--- START ---

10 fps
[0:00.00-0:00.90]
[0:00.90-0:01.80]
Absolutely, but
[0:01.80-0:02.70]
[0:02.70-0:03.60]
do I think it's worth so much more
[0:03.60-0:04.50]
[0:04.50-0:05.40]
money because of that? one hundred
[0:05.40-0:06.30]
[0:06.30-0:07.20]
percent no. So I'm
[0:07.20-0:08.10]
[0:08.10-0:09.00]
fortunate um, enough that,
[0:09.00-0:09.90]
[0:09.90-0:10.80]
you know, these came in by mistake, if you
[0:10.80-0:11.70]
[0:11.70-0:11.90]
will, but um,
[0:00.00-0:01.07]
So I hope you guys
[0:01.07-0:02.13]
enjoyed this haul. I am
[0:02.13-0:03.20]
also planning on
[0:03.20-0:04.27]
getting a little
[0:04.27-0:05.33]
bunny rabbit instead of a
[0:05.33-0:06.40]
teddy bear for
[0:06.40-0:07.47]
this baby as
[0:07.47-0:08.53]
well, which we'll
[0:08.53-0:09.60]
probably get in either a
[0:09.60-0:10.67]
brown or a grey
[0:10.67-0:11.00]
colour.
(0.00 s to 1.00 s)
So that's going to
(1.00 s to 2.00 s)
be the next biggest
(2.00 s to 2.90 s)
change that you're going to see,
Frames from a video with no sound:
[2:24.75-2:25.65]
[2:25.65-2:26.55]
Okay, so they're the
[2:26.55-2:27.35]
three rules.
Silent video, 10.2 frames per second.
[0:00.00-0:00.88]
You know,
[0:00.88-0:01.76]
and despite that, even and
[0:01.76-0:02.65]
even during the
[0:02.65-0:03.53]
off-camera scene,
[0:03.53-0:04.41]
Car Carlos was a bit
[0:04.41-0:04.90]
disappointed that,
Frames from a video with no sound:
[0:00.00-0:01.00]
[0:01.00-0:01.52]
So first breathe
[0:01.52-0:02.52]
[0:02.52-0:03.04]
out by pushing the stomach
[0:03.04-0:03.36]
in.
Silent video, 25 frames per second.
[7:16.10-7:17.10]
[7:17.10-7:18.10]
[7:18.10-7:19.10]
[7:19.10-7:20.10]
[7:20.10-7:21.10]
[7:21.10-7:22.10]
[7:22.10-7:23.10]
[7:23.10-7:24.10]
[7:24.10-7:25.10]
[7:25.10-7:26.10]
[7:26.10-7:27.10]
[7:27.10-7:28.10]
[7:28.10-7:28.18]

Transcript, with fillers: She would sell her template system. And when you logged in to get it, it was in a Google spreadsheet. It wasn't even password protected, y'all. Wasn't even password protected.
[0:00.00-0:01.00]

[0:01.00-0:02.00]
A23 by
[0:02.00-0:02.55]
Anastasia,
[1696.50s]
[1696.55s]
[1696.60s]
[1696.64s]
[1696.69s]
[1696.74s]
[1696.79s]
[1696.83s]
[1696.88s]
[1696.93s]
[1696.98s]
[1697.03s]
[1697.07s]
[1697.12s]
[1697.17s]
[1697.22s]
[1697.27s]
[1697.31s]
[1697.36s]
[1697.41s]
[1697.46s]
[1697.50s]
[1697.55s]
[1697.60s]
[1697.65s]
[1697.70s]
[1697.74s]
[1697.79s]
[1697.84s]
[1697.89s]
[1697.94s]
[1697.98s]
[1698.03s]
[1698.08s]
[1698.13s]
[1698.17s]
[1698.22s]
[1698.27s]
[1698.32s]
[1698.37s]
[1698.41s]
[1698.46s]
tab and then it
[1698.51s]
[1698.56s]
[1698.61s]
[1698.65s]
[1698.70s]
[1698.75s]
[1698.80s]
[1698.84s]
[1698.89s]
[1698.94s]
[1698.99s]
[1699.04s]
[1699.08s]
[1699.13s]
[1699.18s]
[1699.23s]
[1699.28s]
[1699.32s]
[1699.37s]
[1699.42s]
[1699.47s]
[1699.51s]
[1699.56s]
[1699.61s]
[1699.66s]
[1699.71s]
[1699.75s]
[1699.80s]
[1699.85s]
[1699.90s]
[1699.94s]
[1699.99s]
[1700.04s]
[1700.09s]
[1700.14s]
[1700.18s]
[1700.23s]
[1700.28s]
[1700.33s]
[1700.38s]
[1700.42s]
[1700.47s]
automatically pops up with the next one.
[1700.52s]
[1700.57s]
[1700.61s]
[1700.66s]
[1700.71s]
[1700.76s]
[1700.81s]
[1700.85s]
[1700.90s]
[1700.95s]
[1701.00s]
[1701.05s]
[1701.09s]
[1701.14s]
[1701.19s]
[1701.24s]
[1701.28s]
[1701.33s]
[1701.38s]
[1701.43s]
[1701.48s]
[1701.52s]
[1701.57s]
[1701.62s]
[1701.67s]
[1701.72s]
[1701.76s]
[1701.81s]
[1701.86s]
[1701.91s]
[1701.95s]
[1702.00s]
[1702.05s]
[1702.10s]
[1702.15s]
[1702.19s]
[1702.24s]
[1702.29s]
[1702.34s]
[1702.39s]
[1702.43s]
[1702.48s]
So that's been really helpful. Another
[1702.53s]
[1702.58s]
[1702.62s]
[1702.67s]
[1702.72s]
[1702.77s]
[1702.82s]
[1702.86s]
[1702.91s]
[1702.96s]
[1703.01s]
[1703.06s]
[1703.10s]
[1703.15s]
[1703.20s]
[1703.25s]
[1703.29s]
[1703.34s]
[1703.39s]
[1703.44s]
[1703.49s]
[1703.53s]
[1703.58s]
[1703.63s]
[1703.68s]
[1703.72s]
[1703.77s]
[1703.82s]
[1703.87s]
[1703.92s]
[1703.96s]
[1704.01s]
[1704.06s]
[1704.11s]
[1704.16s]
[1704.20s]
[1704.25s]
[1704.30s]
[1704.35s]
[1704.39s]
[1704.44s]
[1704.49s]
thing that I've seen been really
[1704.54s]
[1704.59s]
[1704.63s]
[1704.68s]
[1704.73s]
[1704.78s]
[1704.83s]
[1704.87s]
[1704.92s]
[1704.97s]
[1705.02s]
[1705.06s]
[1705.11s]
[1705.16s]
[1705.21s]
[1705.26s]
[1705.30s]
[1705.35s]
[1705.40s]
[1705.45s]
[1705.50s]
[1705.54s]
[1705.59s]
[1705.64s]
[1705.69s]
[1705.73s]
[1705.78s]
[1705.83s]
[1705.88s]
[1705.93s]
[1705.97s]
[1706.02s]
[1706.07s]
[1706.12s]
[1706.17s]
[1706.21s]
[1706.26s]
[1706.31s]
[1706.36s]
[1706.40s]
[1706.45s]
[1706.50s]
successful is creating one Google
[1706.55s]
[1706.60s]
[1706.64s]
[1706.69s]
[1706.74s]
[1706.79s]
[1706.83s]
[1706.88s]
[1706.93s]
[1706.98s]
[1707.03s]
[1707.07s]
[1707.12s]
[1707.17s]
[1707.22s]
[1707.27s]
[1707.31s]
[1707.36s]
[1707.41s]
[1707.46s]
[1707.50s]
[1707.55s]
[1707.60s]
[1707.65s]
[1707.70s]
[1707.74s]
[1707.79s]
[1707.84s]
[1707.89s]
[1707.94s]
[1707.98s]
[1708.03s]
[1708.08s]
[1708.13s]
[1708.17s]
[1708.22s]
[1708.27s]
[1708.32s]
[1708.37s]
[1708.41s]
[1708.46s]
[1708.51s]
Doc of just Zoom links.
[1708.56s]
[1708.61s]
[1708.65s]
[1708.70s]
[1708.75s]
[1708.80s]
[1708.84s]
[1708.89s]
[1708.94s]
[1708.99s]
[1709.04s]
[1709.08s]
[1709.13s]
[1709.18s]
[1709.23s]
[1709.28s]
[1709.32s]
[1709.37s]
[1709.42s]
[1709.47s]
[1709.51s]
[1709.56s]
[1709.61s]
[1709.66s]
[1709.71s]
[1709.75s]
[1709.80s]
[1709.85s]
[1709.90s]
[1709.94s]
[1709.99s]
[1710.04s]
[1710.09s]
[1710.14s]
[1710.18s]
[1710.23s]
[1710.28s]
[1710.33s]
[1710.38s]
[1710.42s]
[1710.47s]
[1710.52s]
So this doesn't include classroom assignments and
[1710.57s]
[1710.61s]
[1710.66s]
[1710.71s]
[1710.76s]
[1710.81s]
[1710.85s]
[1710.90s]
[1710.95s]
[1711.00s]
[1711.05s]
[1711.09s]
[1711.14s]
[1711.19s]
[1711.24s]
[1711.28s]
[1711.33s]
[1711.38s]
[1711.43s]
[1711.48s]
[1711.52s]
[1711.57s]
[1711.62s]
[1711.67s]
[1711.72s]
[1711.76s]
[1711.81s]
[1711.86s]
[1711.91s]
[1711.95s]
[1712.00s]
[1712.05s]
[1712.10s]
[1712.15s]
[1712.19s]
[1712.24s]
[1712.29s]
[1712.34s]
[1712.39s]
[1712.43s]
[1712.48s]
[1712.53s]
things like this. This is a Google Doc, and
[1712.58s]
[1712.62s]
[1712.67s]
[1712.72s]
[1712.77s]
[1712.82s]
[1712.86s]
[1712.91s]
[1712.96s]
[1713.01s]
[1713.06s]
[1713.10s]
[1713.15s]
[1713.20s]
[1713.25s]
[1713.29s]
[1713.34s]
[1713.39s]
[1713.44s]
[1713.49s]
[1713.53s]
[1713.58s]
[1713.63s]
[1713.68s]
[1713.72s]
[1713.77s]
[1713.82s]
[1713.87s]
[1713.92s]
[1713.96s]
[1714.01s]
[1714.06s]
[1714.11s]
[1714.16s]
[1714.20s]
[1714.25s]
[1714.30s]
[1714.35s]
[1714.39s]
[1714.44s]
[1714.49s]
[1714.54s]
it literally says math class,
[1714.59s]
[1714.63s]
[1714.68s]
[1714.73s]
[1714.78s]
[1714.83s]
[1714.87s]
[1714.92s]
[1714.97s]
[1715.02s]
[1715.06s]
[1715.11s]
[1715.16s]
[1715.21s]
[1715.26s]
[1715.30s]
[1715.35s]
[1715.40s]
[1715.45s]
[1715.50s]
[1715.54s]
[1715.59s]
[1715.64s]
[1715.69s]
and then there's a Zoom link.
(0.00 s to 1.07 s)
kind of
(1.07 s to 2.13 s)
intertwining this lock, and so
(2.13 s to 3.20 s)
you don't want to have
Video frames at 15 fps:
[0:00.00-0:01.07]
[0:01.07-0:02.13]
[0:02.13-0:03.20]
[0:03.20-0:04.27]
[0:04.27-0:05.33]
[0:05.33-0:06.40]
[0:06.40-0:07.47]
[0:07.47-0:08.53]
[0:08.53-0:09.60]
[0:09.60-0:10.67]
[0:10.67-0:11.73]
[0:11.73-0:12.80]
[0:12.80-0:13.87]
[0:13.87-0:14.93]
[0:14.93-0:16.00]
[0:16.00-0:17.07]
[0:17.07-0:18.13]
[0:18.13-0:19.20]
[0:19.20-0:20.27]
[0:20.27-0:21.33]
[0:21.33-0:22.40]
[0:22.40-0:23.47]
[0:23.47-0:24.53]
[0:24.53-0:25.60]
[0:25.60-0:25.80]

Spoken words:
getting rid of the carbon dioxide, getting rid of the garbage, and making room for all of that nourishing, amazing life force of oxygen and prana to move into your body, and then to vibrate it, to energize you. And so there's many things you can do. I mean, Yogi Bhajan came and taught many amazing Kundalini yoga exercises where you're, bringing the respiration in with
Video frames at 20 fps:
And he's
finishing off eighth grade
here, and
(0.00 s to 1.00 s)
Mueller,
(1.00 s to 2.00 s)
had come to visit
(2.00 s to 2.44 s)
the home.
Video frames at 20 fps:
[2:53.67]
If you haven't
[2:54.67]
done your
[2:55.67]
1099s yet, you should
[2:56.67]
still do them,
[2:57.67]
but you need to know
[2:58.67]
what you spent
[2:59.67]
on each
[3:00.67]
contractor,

--- END ---

Aim of the task: Each line of the entries above that includes the string "Silent" should be copied out.

Solution:
Silent video, 10.2 frames per second.
Silent video, 25 frames per second.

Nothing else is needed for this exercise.